Stocks held steady in a calm day of trading today in the US, but the storm may be coming.
This upcoming week is full of events that could swing markets: The Federal Reserve may raise interest rates, more countries around the world may move to shake up the economic status quo and several high-profile updates on the US economy are due.
That’s all in the near future, though. Monday’s calendar was decidedly light, and the Standard & Poor’s 500 index flipped between modest gains and losses before closing at 2,373.47, up just 0.87 points, just 0.04%. It remains within 1% of its record, which was set earlier this month.
The Dow Jones industrial average fell 21.50 points, or 0.1%, to 20,881.48. The Nasdaq rose 14.06 points, or 0.2%, to 5,875.78. Three stocks rose for every two that fell on the New York Stock Exchange.
In such a hectic week, one event still stands out from the rest: the Federal Reserve’s meeting on interest rates, which begins Tuesday and ends Wednesday. Most investors expect the Fed to raise rates for only the third time since they went to nearly zero during the financial crisis in 2008.
Usually, rising interest rates are bad news for stocks because they make borrowing more expensive and can be a drag on economic growth. But many analysts say this time may be different. As long as the pace is gradual, these increases will only be getting rates back to normal rather than slamming the brakes on the economy.
It was only a few weeks ago that many investors were expecting the Fed to stand pat at its March meeting and then raise rates later in the spring. But expectations have swung following a series of strong reports on the economy. The headliner was Friday’s jobs report, which showed healthy levels of hiring.
Investors will likely focus more on what Fed Chair Janet Yellen has to say after the announcement than on the rate increase itself, which is expected to be only a quarter of a percentage point.
The yield on the 10-year Treasury note rose to 2.61% from 2.58% late Friday and is approaching its highest level since 2014. The two-year yield rose to 1.37% from 1.35%, while the 30-year yield climbed to 3.21% from 3.16%.
In Europe, France’s CAC 40 rose 0.1%, Britain’s FTSE 100 rose 0.3% and Germany’s DAX rose 0.2%. In Asia, Japan’s Nikkei 225 stock index rose 0.1%, South Korea’s Kospi rose 1% and the Hang Seng in Hong Kong jumped 1.1%.
Urban Outfitters had the biggest loss in the S&P 500 after dropping 96 cents, or 3.8%, to 24.21 dollars.
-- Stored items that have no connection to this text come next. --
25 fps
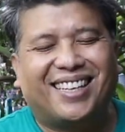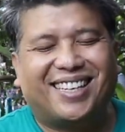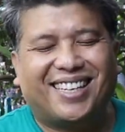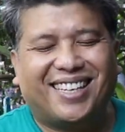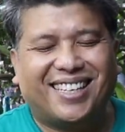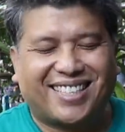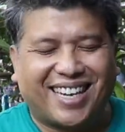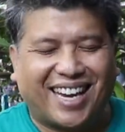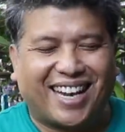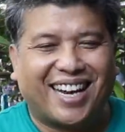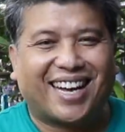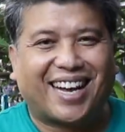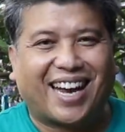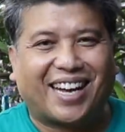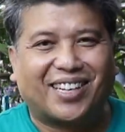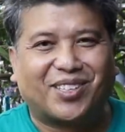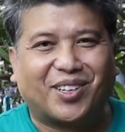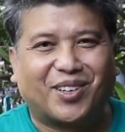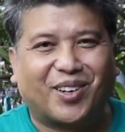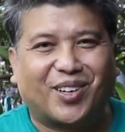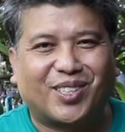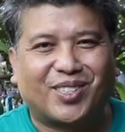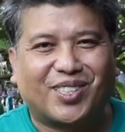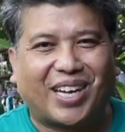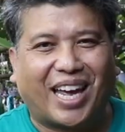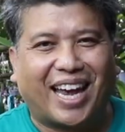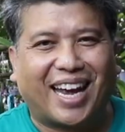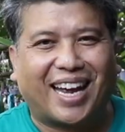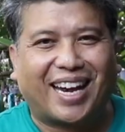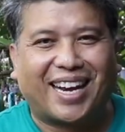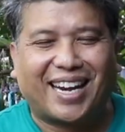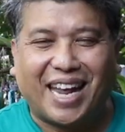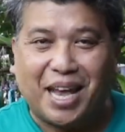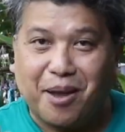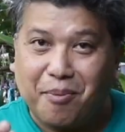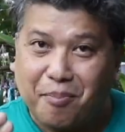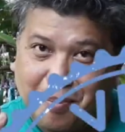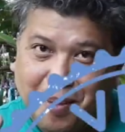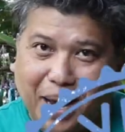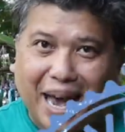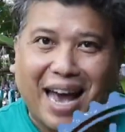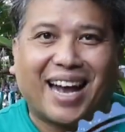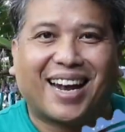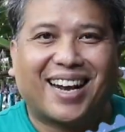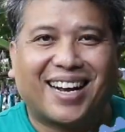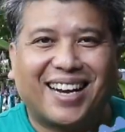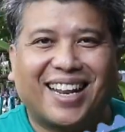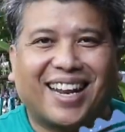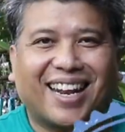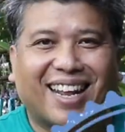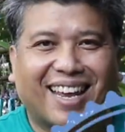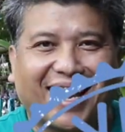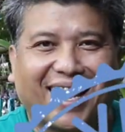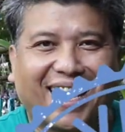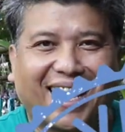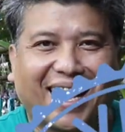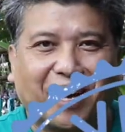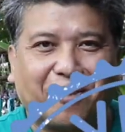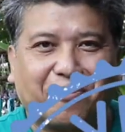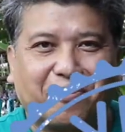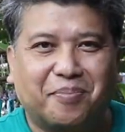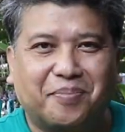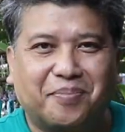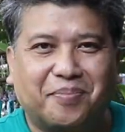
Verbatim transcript: ที่ใช้ในการส่องเข้าแสงได้มากขึ้นนั่นเองครับ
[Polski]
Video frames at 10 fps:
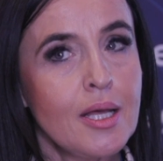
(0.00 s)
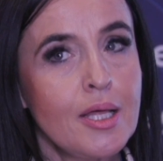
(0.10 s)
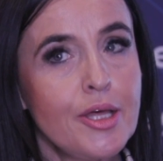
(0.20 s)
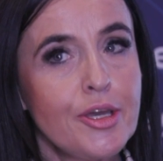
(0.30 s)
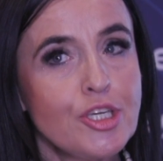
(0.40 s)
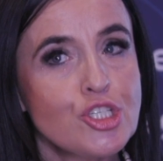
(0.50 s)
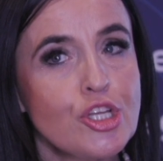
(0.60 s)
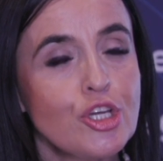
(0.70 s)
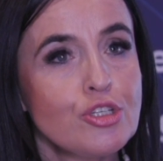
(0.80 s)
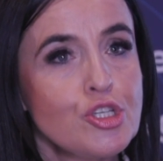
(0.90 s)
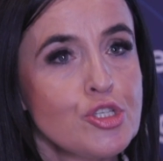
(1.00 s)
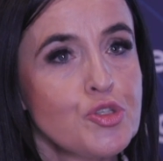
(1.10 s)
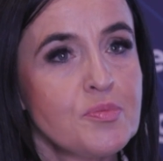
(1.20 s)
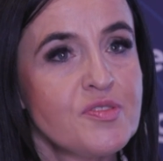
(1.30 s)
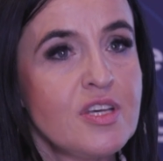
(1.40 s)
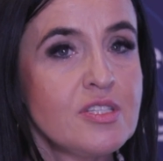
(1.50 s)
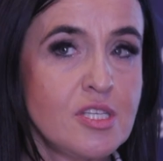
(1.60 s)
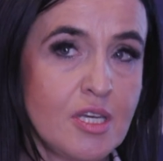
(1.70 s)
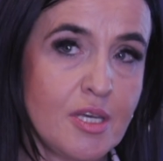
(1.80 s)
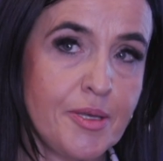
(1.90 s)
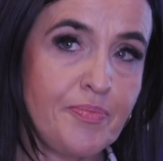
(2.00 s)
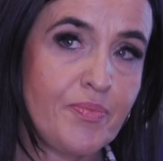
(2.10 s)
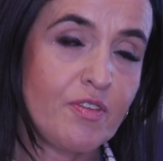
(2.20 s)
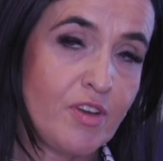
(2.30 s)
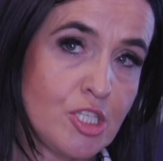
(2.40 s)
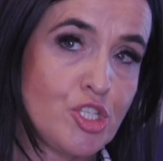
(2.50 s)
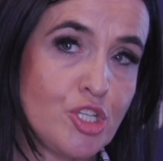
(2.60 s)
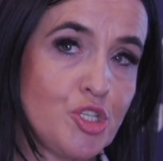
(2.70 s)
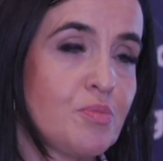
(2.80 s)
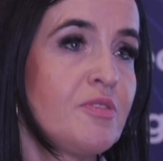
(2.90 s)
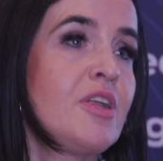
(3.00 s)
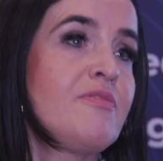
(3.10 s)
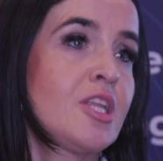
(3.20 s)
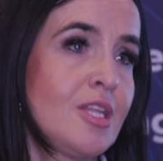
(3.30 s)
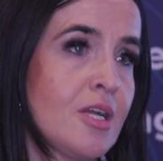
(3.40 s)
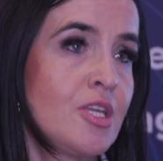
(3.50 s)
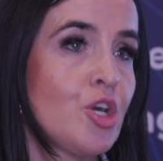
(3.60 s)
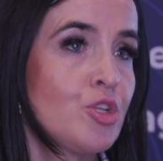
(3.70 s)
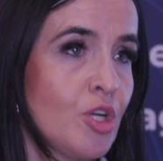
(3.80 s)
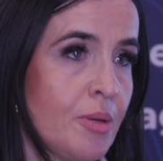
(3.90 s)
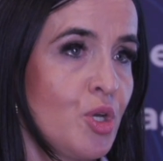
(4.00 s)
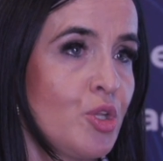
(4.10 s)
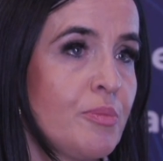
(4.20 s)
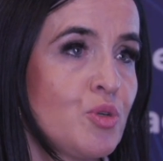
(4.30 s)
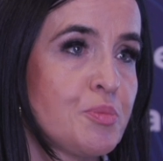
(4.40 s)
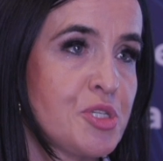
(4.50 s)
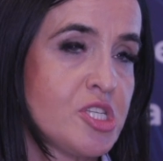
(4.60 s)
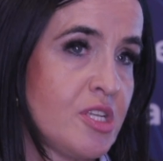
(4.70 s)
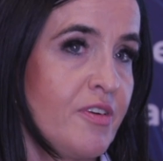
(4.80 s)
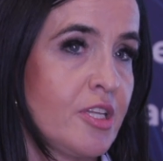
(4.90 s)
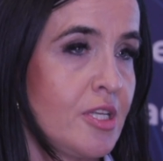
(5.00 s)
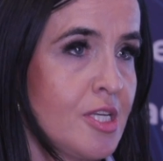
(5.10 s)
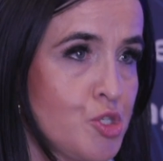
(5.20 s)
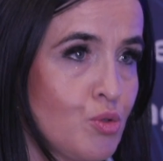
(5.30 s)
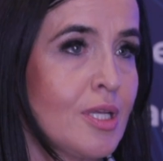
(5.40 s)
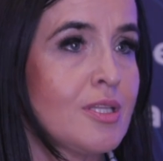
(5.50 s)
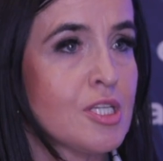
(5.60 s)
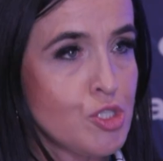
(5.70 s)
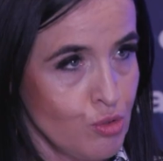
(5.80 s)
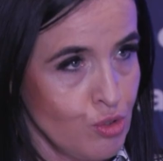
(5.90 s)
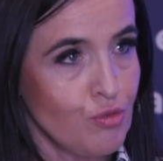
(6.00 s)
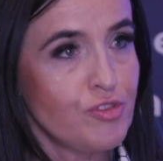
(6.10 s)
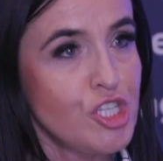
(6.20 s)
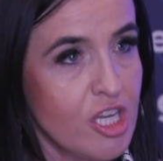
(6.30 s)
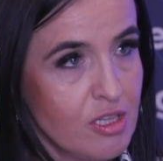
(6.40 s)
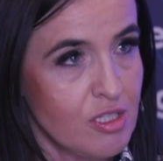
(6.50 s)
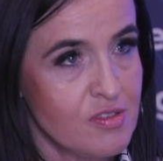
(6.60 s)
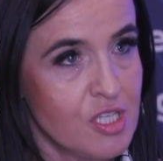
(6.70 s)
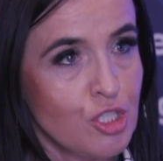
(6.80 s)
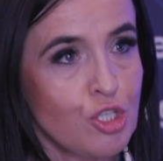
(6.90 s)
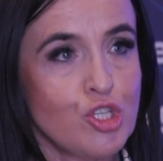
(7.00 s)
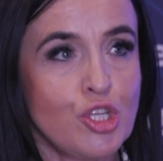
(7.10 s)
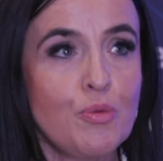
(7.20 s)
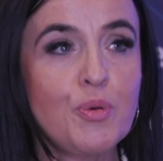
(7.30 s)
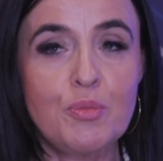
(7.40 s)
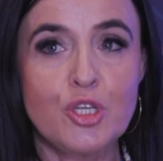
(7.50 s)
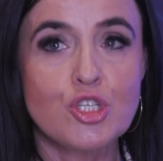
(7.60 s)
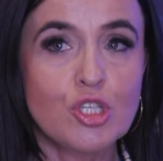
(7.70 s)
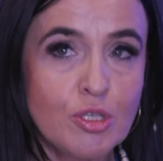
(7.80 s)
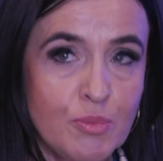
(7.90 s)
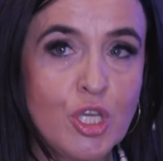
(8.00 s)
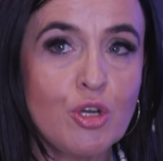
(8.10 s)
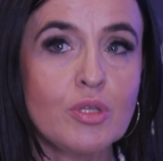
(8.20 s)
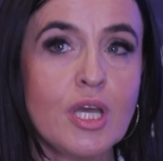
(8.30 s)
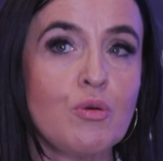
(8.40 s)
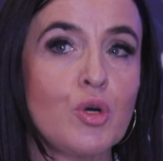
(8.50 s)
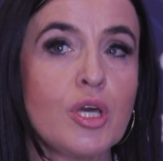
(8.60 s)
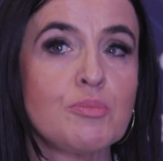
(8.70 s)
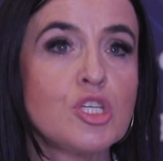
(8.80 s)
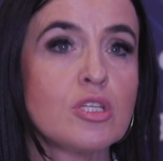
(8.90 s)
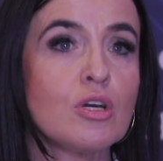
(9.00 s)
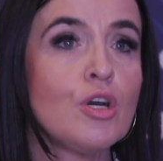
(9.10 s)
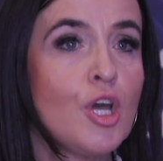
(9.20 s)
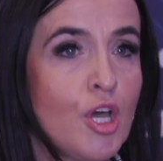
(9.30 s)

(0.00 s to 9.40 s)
E, jeżeli chodzi o subwencje, walczyliśmy w Lewiatanie o to, aby one były przyznawane na studenta studiów dziennych w sektorze niepublicznym. Nie udało nam się to.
S&P Dow Jones Indices said on Friday that it will remove the retailer from the S&P 500 index of large stocks and put it in the S&P 400 index of mid-cap stocks instead.
Mobileye, an Israeli autonomous-driving company, surged after it agreed to sell itself to Intel for 63.54 dollars per share in cash. Its U.S.-listed shares rose 13.35 dollars, or 28.2%, to 60.62 dollars. Intel slipped 75 cents, or 2.1%, to 35.16 dollars.
The dollar largely held steady against its rivals. It dipped to 114.77 Japanese yen from 114.78 yen late Friday. The euro fell to 1.0660 dollars from 1.0692 dollars, and the British pound rose to 1.2231 dollars from 1.2177 dollars.